# plowing vs tree work?



## treeman82 (Dec 20, 2007)

I'm just wondering how many of you guys plow snow during the winter, and if you do, how do you work it out with the insurance companies? I know my policy with Hartford won't cover me for pushing snow, or doing any ice control. Just wondering how you guys handle it.


----------



## Beast12 (Dec 21, 2007)

We plow snow in the winter time here in Ontario. Really helps out with the winter bills when there is no tree work.

I believe my Dad just told the insurance company that we wanted liability insurance for snow plowing and slip and falls added to our tree policy. They base it on how much money you make per yer. It's not too bad.
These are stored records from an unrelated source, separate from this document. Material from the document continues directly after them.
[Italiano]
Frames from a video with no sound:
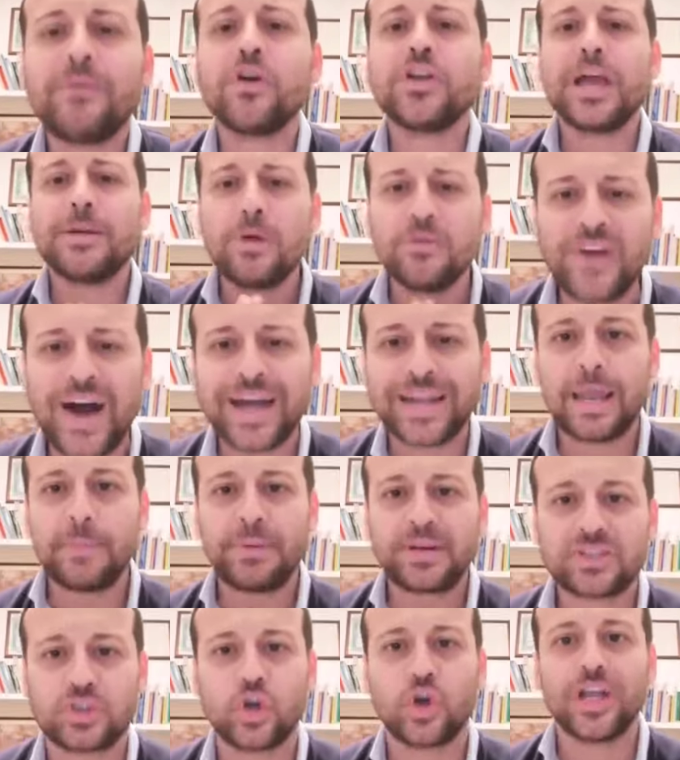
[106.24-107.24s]
Ma vogliamo fare le
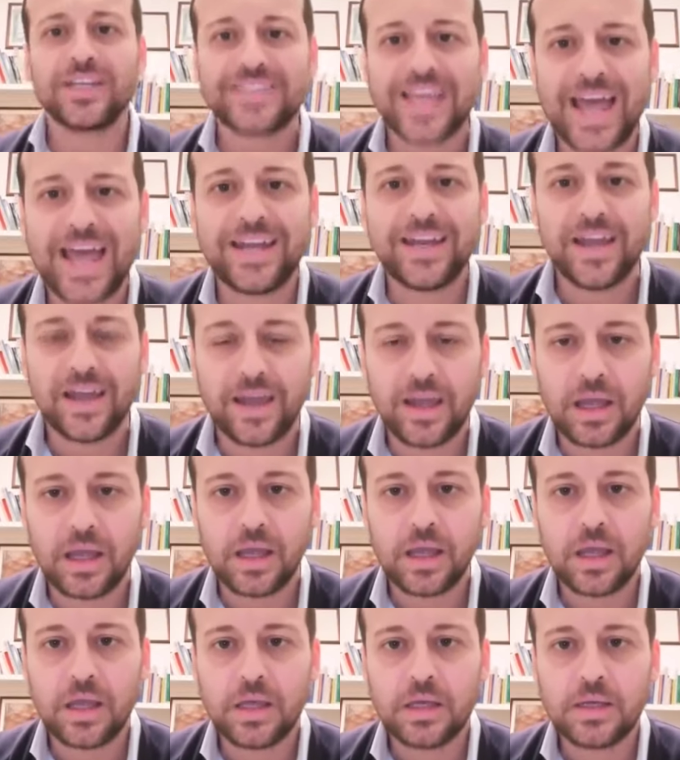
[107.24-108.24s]
persone
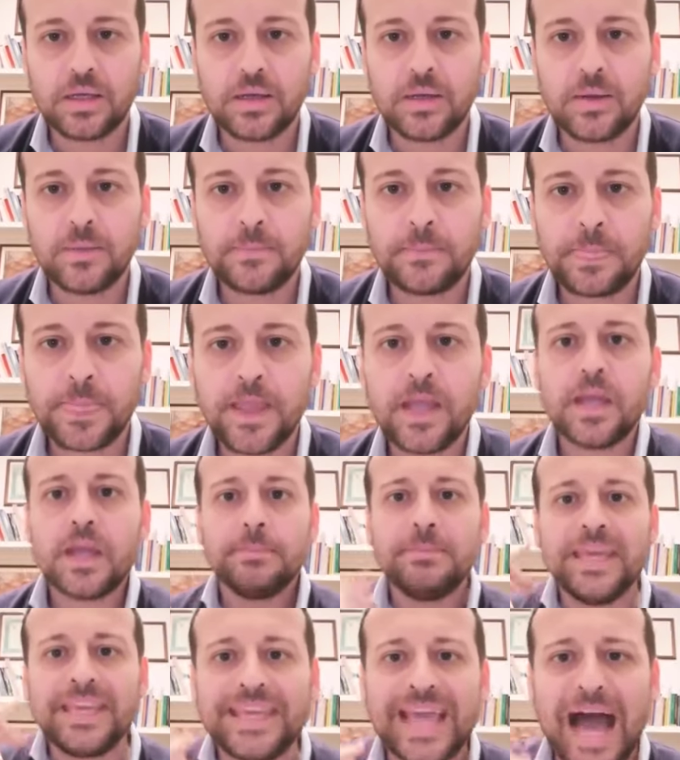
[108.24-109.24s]
serie?
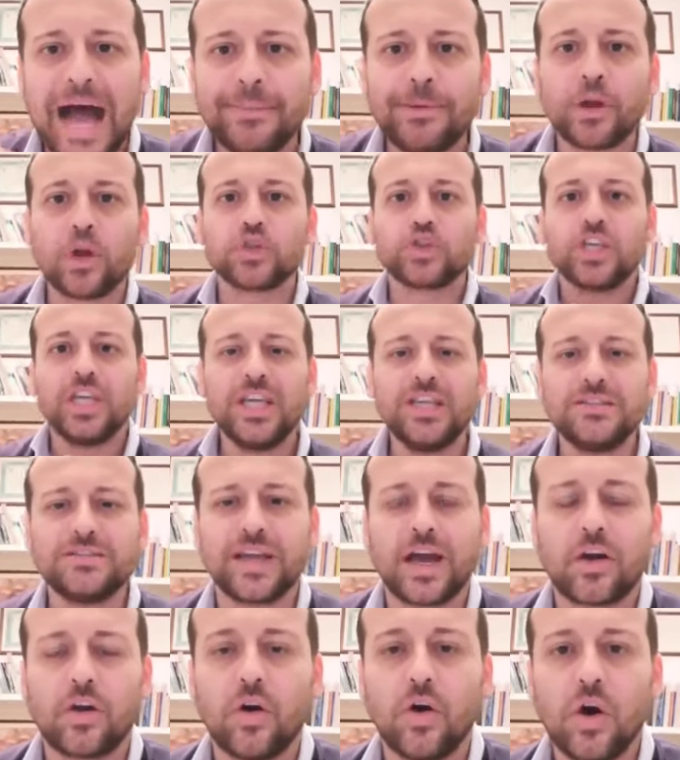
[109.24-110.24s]
Mi chiamano
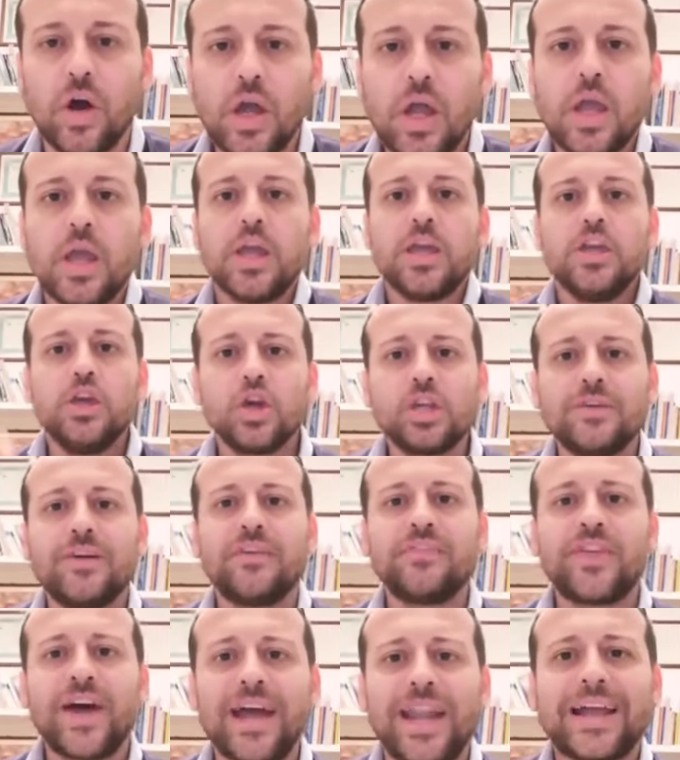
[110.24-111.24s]
sindaco, io
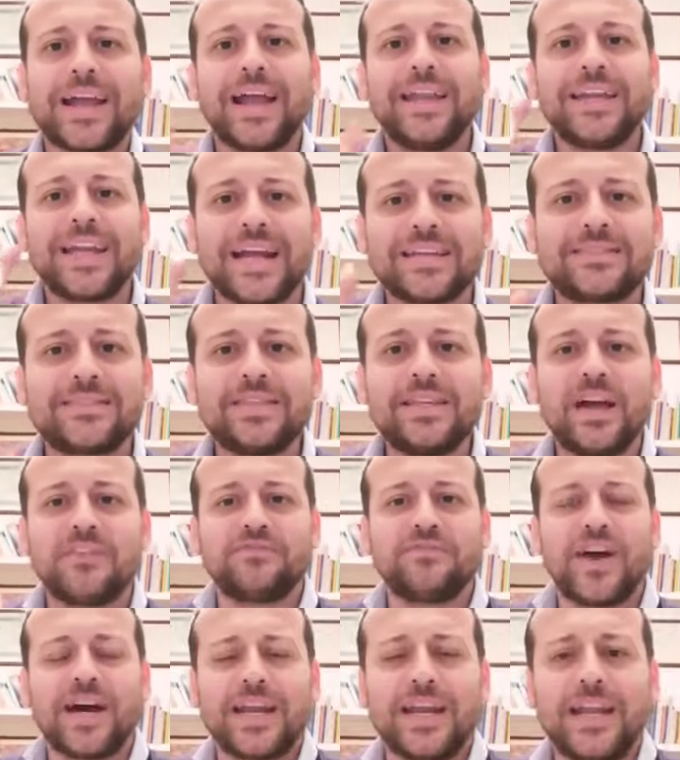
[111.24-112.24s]
devo andare a Canicattì
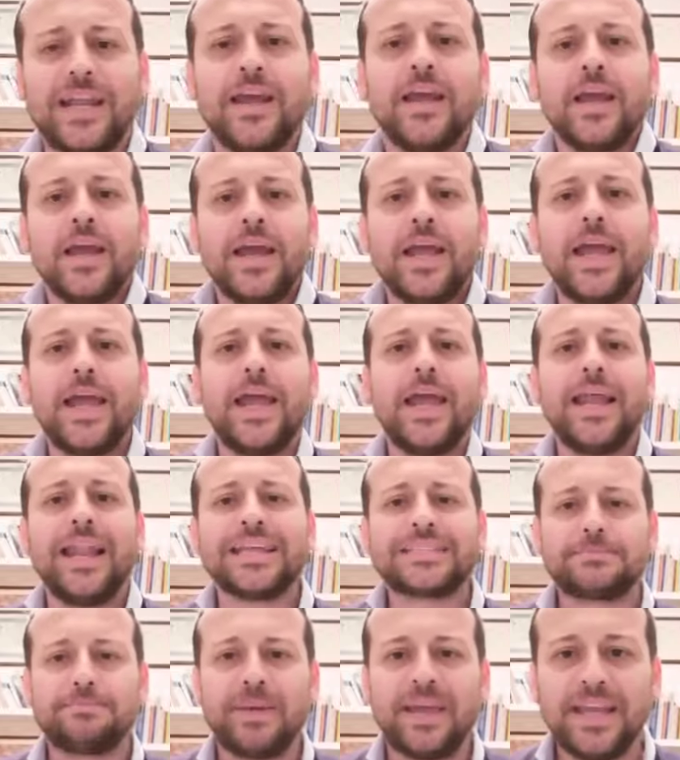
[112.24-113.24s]
a fare eh,
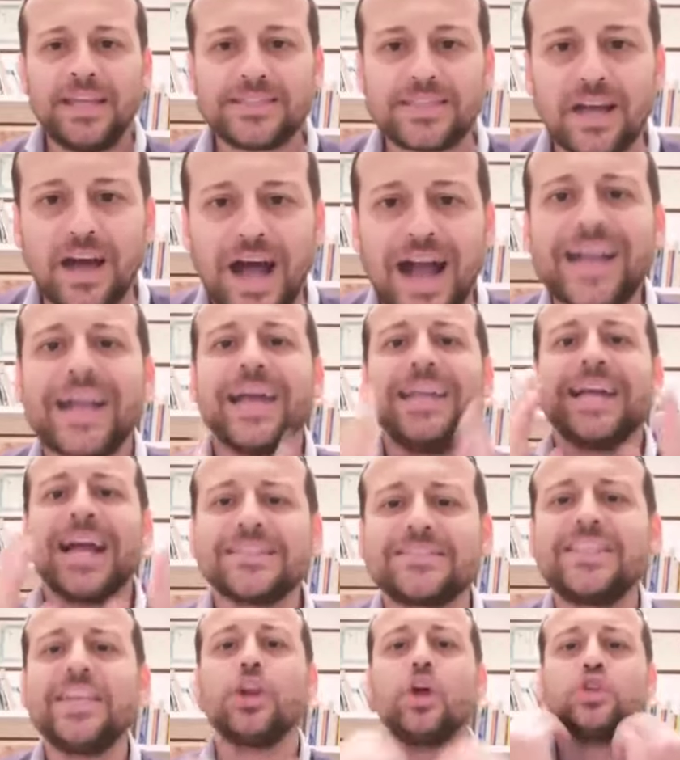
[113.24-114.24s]
la spesa. A
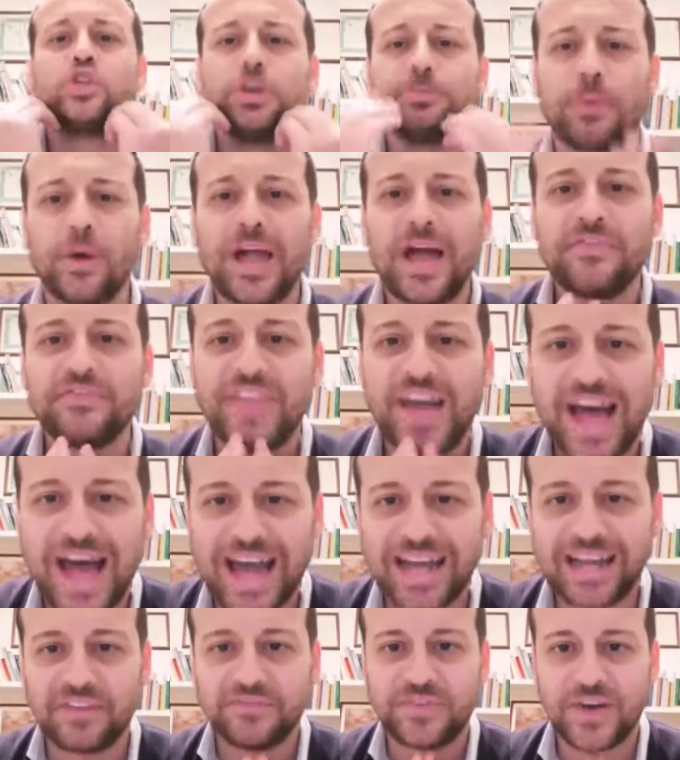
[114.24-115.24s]
Canicattì non ci puoi
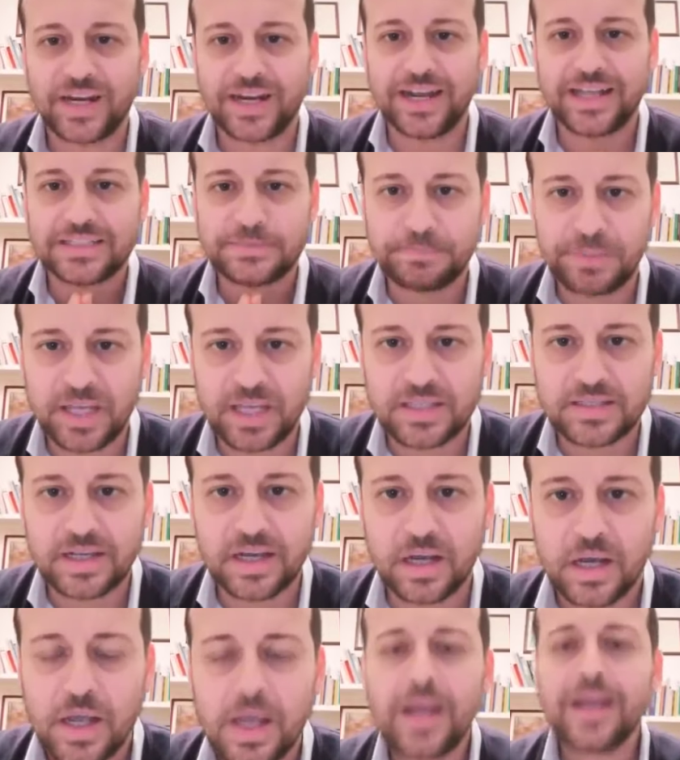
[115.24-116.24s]
andare a fare la
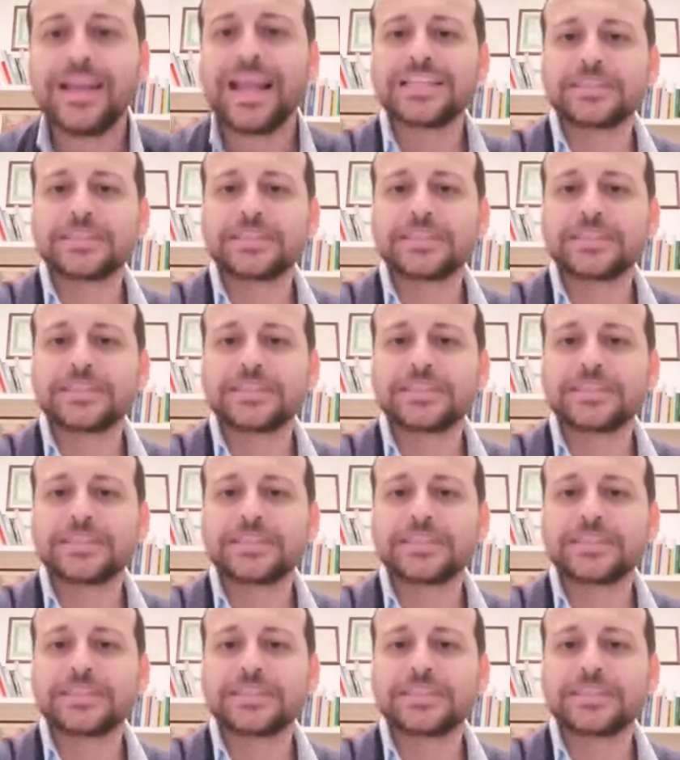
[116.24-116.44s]
spesa.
It's nice because it is paid over a full year with the tree insurance.

If you have ANY more questions I will try to help you out. 

-Matt


----------



## hornett22 (Dec 22, 2007)

*i'll plow all winter.*

with someone elses truck.not mine


----------



## Brush Hog (Dec 26, 2007)

*I do*

Matt, that's how I found my insurance co. They all claimed to cover businesses until it came to the plowing part. They had no problem with landscaping/tree work but a big no no to plowing. Now they tell me if I start to do tree's on a regular basis I need to up my coverage. I guess $1mil isn't enough.Try Nationwide though
Pete


----------



## treeman82 (Dec 26, 2007)

Nationwide doesn't cover tree work.


----------



## Brush Hog (Dec 28, 2007)

Matt you are right. My agent is a Nationwide office but they deal with different companies. I did a search for the Hartford Insurance co and they were listed as the ones to contact. I believe my landscaping ins. and plowing are two different co. Seems like a PIA to me but I'm covered. I guess that's all that matters
Pete


----------



## sharkfin12us (Dec 28, 2007)

*Treeman 82*



treeman82 said:


> I'm just wondering how many of you guys plow snow during the winter, and if you do, how do you work it out with the insurance companies? I know my policy with Hartford won't cover me for pushing snow, or doing any ice control. Just wondering how you guys handle it.


 I snow plow i have general liability for 1 million includes pruning,removals.I have skid steer i plow with bobcat.


----------



## NORTREE (Jan 4, 2008)

My "Plowing " covererage is listed on my vehicle policy.I no longer plow driveways in the winter as I had to do a LOT of chasing after people to get paid.I plow our own driveway and at my dads shop and I plow into yards to do tree work.Work it out ahead of time for snowfall amounts I.E."every 3 inches" or customers will only want to pay for one plowing on a 24" storm.


----------



## Husky137 (Jan 4, 2008)

My general liability won't cover snow plowign as most don't. I carry a special rider through a different company.

No need to chase non payers NORTREE, just plow them in good the next storm and the will pay up fast.:greenchainsaw:


----------